- The pew edition of Lutheran Service Book
- Commissioned by: Lutheran Church–Missouri Synod
- Approved for: Lutheran Church–Missouri Synod, Lutheran Church–Canada
- Released: 2006
- Publisher: Concordia Publishing House
- Pages: 1024
- No. of Hymns: 635
- Psalms: 107
- Service music: 5 settings of the Divine Service, 5 Daily Offices, other services
| ← Lutheran Worship |  |

= Lutheran Service Book =

2006 hymnal

Lutheran Service Book (LSB) is the newest official hymnal of the Lutheran Church–Missouri Synod (LCMS) and the Lutheran Church–Canada (LCC). It was prepared by the LCMS Commission on Worship and published in 2006 by Concordia Publishing House, the official publisher of the LCMS. It is the fourth official English-language hymnal of the LCMS published since the synod began transitioning from German to English in the early 1900s. LSB is intended to succeed both The Lutheran Hymnal (TLH) and Lutheran Worship (LW) as the common hymnal of the LCMS. Supplemental and companion editions to the hymnal were released throughout the end of 2006 and into 2007. The hymnal was officially approved by the LCMS at the 2004 LCMS National Convention in St. Louis. It was officially released on September 1, 2006, but many who preordered received their copies early.

In April 2015, Lutheran Service Book became the first Lutheran hymnal to be made available in ebook format.

==Contents==

- A selection of Psalms
- Five musical settings of the Divine Service
  - Setting One (by Richard Hillert, first introduced in Lutheran Book of Worship)
  - Setting Two (by Ronald A. Nelson, first introduced in Lutheran Book of Worship)
  - Setting Three (the Common Service of 1888)
  - Setting Four (first introduced in Hymnal Supplement 98)
  - Setting Five (based loosely on the Deutsche Messe by Martin Luther)
- Musical settings of the Daily Offices
  - Matins
  - Vespers
  - Morning Prayer
  - Evening Prayer
  - Compline
- Other orders of service
  - Service of Prayer and Preaching
  - Holy Baptism
  - Confirmation
  - Holy Matrimony
  - Funeral Service
  - Two orders for responsive prayer
    - Responsive Prayer 1 (Suffrages)
    - Responsive Prayer 2
  - The Litany
  - Corporate Confession and Absolution
  - Individual Confession and Absolution
  - Daily Prayer for Individuals and Families
- Daily Lectionary
- More than 100 prayers for various occasions and circumstances
- Martin Luther's Small Catechism
- 658 canticles, chorales, hymns, and songs, 23 of which are found in Lutheran Service Builder (see below)
- Comprehensive cross-referenced indexes

==Editions==

In addition to the pew edition, several other editions of LSB are available:

- Altar Book
- Accompaniment editions
  - LSB Accompaniment—Liturgy
  - LSB Accompaniment—Hymns
  - Guitar Chord Edition (2 Volume Set)
- Ebook Edition
- Lectionaries
  - Three-Year Lectionary—Year A
  - Three-Year Lectionary—Year B
  - Three-Year Lectionary—Year C
  - One-Year Lectionary
- Agenda
- Pastoral Care Companion
- Companions
  - Companion to the Services
  - Companion to the Hymns (2 Volume Set)

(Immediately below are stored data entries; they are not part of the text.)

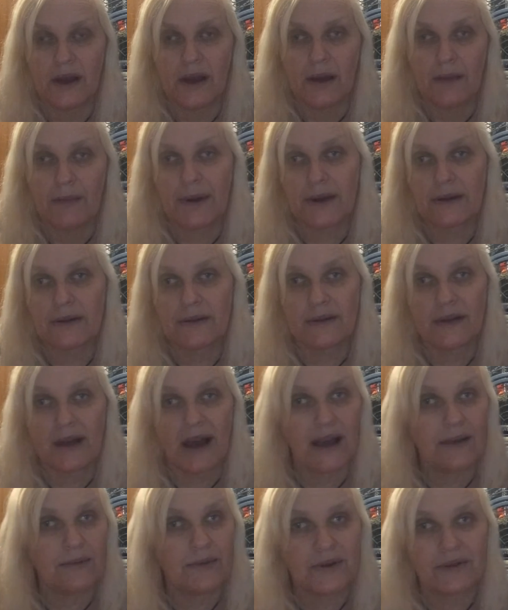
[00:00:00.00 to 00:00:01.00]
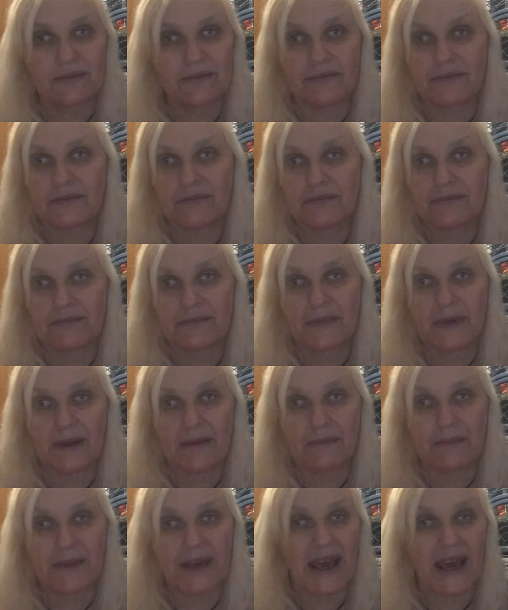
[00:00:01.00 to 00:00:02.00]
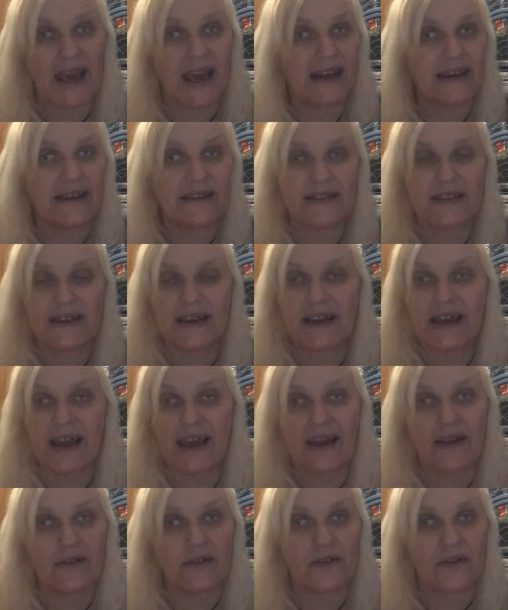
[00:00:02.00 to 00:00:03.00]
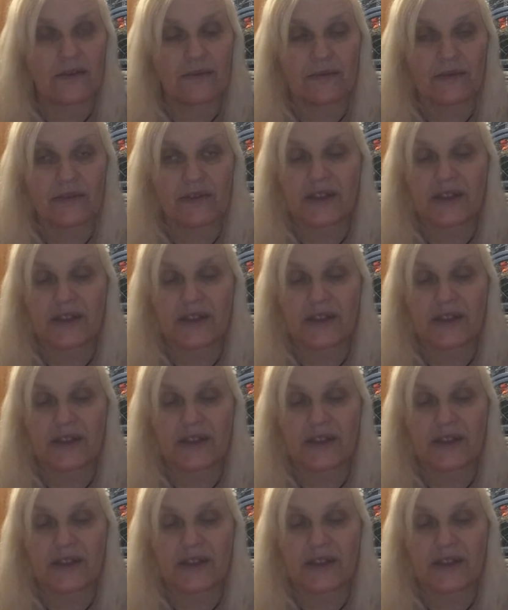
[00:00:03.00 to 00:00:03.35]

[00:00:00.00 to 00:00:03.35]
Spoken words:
But I wouldn't be anything else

==Lutheran Service Builder==
In addition to the various print editions of the hymnal, the Commission on Worship prepared an electronic edition of Lutheran Service Book known as Lutheran Service Builder. This computer program is structured in order to allow churches to easily prepare printed orders of service and electronically presented orders of service, containing readings, hymns, and service music.